Throughout most of the '30s, the quartet consisted of Williams, lead tenor Crip Harris, and two younger men who had been active in a Norfolk vocal unit known as the Watermelon Four: second tenor Raymond Smith and baritone Melvin Coldten. The reconstituted Norfolks performed regularly over radio station WGH in Norfolk, and began recording for Decca under the supervision of Mayo Williams in 1937. Once again offering a balanced selection of sacred and secular songs, they soon attracted a following in Harlem, where in 1938 they engaged in a heated vocal jousting match at Salem Baptist with Thermon Ruth's Selah Jubilees. Louis Armstrong hooked them up with his own manager, Joe Glaser, who booked them into the Jones Beach Resort with Guy Lombardo & His Orchestra.

When performing secular material, the Norfolk Jubilee Quartet was sometimes identified as the Four Alphabets, on-stage and during radio broadcasts over WGL, WMAC, and WLEW, where they appeared on the Martin Block program sponsored by Avalon Cigarettes.
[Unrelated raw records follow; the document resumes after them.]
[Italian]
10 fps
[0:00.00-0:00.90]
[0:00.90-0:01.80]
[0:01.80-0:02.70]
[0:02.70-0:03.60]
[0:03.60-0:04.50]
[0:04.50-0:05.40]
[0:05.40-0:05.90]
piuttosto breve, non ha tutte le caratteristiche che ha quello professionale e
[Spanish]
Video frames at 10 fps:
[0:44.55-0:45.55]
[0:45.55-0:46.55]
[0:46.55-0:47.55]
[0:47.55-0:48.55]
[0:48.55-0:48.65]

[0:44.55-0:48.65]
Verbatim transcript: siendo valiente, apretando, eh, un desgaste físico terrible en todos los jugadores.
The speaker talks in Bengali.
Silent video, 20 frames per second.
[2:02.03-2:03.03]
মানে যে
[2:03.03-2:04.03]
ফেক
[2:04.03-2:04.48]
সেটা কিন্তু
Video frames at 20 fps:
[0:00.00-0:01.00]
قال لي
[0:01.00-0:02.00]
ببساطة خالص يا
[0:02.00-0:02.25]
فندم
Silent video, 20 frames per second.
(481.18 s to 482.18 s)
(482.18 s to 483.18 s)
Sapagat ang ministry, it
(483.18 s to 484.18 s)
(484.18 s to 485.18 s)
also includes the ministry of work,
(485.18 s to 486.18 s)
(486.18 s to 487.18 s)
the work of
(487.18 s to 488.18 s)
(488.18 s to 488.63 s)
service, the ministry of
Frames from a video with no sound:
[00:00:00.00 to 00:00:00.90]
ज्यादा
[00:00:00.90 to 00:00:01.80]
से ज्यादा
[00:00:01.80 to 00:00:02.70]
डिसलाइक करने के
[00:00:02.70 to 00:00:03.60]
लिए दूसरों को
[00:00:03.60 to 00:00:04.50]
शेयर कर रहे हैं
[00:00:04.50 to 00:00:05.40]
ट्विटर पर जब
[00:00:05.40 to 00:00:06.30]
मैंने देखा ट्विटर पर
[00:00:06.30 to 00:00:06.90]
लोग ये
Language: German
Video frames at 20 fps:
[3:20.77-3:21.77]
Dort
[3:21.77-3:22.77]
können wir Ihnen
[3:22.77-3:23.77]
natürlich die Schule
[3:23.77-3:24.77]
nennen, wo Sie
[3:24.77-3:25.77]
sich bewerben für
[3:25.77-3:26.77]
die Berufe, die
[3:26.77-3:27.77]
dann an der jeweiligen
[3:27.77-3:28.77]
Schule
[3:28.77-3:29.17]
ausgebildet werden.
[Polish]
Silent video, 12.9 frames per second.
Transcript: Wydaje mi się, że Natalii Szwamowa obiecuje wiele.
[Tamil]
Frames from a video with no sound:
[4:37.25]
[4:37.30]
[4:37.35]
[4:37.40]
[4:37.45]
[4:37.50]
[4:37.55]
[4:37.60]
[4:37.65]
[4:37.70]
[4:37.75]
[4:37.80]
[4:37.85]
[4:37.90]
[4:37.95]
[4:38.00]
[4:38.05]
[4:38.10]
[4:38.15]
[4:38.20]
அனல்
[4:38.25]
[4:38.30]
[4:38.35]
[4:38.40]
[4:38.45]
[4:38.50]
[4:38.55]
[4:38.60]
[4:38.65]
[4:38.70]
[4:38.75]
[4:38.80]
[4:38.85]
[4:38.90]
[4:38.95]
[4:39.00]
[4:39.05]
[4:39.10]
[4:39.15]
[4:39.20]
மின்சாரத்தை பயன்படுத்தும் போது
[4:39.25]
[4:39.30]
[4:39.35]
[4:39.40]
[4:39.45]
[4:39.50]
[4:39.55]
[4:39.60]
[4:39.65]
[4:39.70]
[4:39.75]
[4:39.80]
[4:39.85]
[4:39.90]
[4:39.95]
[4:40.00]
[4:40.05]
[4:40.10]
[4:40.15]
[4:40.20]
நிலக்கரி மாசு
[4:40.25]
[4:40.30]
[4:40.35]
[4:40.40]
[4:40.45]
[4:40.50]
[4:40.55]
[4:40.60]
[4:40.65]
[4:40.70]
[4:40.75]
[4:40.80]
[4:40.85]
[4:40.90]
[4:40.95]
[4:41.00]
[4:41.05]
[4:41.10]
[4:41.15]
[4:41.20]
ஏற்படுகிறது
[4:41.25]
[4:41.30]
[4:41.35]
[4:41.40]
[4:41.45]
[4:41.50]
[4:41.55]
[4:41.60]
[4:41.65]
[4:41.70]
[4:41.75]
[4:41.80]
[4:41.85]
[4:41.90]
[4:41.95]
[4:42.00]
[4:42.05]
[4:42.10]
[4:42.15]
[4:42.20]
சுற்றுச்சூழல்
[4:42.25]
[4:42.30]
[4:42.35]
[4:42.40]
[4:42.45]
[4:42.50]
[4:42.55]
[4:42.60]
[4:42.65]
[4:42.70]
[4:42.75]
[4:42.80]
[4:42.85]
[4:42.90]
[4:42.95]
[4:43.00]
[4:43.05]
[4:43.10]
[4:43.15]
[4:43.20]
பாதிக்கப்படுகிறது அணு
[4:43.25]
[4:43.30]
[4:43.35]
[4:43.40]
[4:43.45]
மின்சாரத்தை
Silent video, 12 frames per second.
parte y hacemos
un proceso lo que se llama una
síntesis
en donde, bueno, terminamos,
Although long established as an a cappella group, some of their 1937 recordings feature an unidentified tipple player, and for a while they worked with a very young aspiring jazz pianist by the name of Eddie Bonnemere. While he never recorded with them, he provided accompaniments both in church and at the clubs. He later became active as a jazz educator as well as a session pianist for Roost Records. By 1940, the Norfolks were still popular despite being eclipsed by the Golden Gates, the Ink Spots, the Deep River Boys, and the Charioteers.

The Norfolks' last booking was at the Famous Door on Broadway, and their final Decca recording session took place on April 20, 1940, resulting in a customary blend of jazzy secular blues and passionately religious airs. Len Williams was in church when he died "of asphyxiation" on June 2, 1940. The group quickly unraveled despite Coldten's attempts to hold them together. Coldten sang with the Selah Jubilees and with the Master Keys. Raymond Smith performed with the Cabineers and lived out his days tending bar. Crip Harris sang with the Selahs until he was slain while walking down the street in Harlem. During the '90s, most of the works of the Norfolk Jazz and Jubilee Quartet were chronologically reissued on CD in six volumes by the Document label.